The innovative program is a multi-disciplinary learning experience and involves preparatory assignments, class sessions, and "action learning" projects, in which participants analyze and recommend solutions to current U-M Health System leadership or management issues. Participants learn and apply concepts and tools in the areas of strategy, financial management, change management, managerial leadership, marketing strategy and positioning, operations management, information and business process, research and development, innovation, negotiation and decision-making, and strategic human resource management. "Because academic medical centers have a three-part mission of clinical care, education and research, the business of managing health care in an academic setting is especially complex. Currently, there are few places in the country where executives from institutions such as ours can find a program geared to these unique needs. The Health Care Leadership Institute seeks to fill this gap," says Paul Taheri, M.D., M.B.A., assistant dean for academic business development in the Medical School.

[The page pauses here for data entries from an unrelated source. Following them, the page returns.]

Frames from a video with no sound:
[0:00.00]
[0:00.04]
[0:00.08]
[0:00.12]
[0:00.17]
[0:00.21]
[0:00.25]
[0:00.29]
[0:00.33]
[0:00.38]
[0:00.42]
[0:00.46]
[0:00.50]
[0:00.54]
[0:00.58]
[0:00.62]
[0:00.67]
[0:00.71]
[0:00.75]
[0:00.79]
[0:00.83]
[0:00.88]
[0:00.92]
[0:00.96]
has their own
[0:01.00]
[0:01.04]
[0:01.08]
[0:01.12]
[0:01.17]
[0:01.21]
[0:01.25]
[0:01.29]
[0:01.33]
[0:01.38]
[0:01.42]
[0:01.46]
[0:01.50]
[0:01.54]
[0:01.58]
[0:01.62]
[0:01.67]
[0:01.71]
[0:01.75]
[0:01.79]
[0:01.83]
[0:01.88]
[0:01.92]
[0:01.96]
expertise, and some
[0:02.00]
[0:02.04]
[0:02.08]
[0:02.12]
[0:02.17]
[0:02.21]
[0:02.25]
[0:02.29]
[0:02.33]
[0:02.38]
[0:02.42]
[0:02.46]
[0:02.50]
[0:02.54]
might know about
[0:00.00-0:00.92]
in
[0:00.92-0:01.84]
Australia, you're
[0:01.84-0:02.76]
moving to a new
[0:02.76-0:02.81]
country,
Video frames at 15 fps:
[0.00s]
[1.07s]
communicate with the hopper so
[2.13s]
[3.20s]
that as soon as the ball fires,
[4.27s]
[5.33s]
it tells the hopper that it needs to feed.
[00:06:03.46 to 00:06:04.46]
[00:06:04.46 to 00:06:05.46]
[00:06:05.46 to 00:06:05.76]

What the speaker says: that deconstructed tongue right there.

The full-day class sessions take place one day a month for 10 months. Between sessions, participants divide into work groups to take on action learning projects.

"The action learning projects create an outstanding learning experience in which the participants apply the specific concepts and tools learned in the course to the current leadership/management issues/initiatives participants face in their roles as senior leaders," says Raymond Reilly, M.B.A., Ph.D., associate dean of executive education and professor of business administration at the U-Michigan Business School.

In the current Class of 2003, examples of the projects include:

  • Managing the Supply Chain: The Case of High-Cost Intermediate Products
  • Obstetrics/Gynecology: Short-Term Capacity versus Long-Term Planning
  • Blue Cross/Blue Shield: The Value Proposition
  • Clinical Simulation: The Impact on Education and Care

    "The world has gotten increasingly complex, and especially so in the health care business management. We've been fortunate at the U-M Health System to have a wealth of talented leaders in all areas of the organization. Collectively, it's part of their leadership style to embrace the opportunity to stay ahead of the curve in health care business knowledge," says Larry Warren, chief executive officer of U-M Hospitals & Health Centers.

    Essential to each project is the work group's cross-disciplinary composition, which creates a collaborative experience so that participants gain a clearer understanding of other disciplines and can build more effective relationships across these boundaries. Work groups will spend approximately six hours a month on the project, which culminates in an oral presentation and written report.

    "The multidisciplinary composition of both faculty and participants assures that the program will be both challenging and stimulating. Since the graduates of the Class of 2003 hold positions on our own campus, I am excited to see how the next several years unfold as they apply what they have learned at the Institute to the challenges of managing a health system as complex as University of Michigan Health System," says William Weissert, Ph.D., professor and chair, Health Management and Policy, School of Public Health.

    "In developing the Institute's curriculum, our colleagues from the other U-M schools recognize this isn't just an academic exercise in how to make a business better. If we can become more efficient and more capable, it will help every other industry with their health care costs and it will also help consumers get better value out of their health care expenditures," Lichter says. The Health Care Leadership Institute is a new, year-long skills development program for academic health care executives that has been designed in collaboration with the U-M Business School and School of Public Health. For the time being, it is open only to internal candidates. However, future plans for the Institute involve opening up the non-degreed program to health care executives from outside the U-M sphere.